◆ Input data
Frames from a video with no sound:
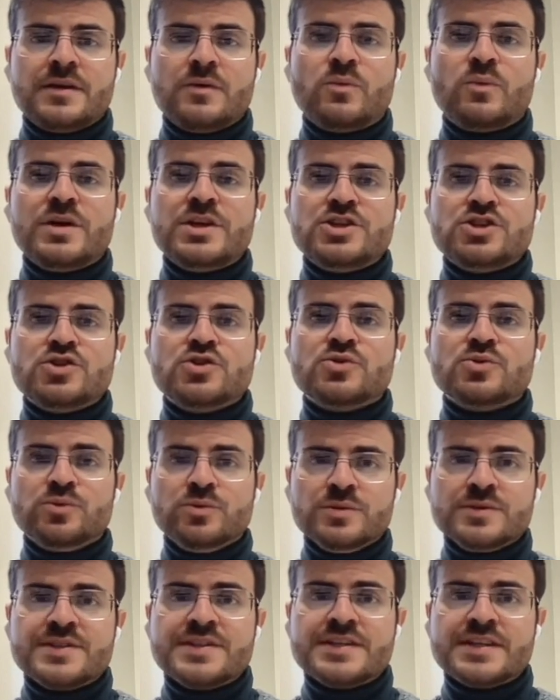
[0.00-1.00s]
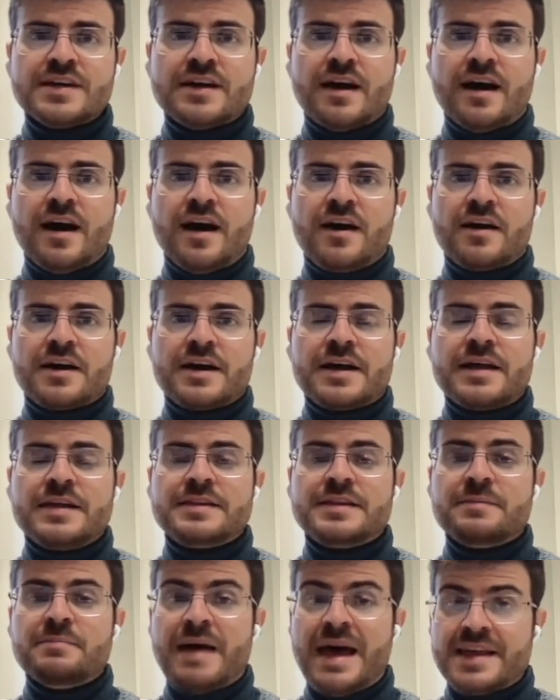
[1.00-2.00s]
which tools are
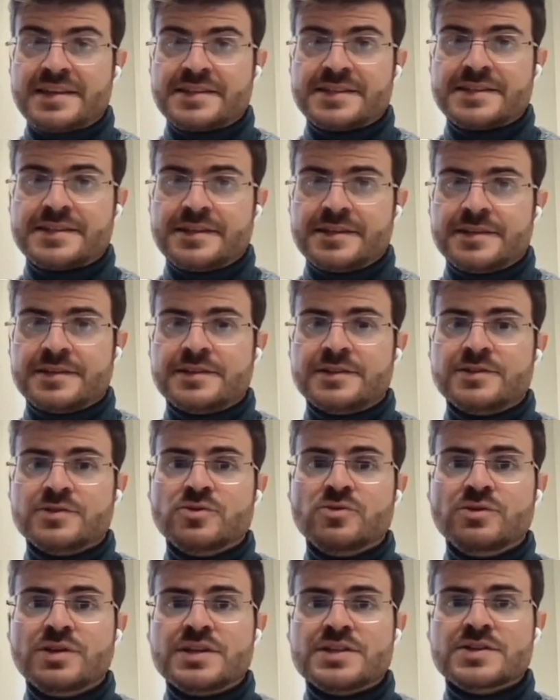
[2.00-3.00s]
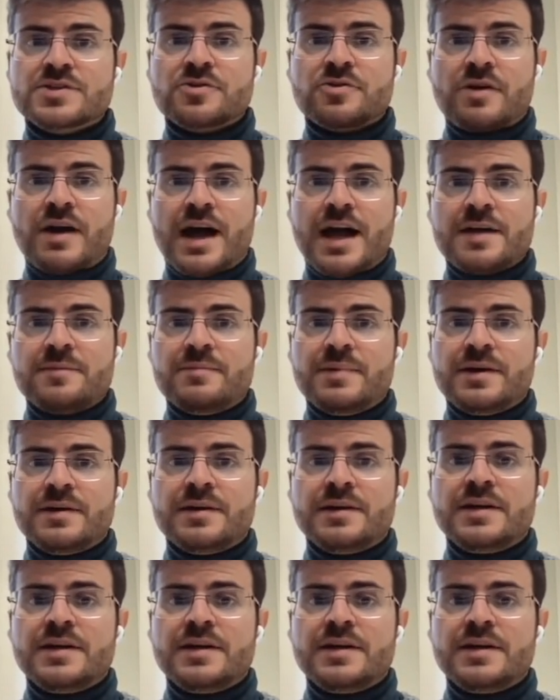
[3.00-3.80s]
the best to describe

◆ To do
Images are to be omitted; everything else in the records is to be transcribed exactly.

◆ Answer box
Frames from a video with no sound:
[0.00-1.00s]
[1.00-2.00s]
which tools are
[2.00-3.00s]
[3.00-3.80s]
the best to describe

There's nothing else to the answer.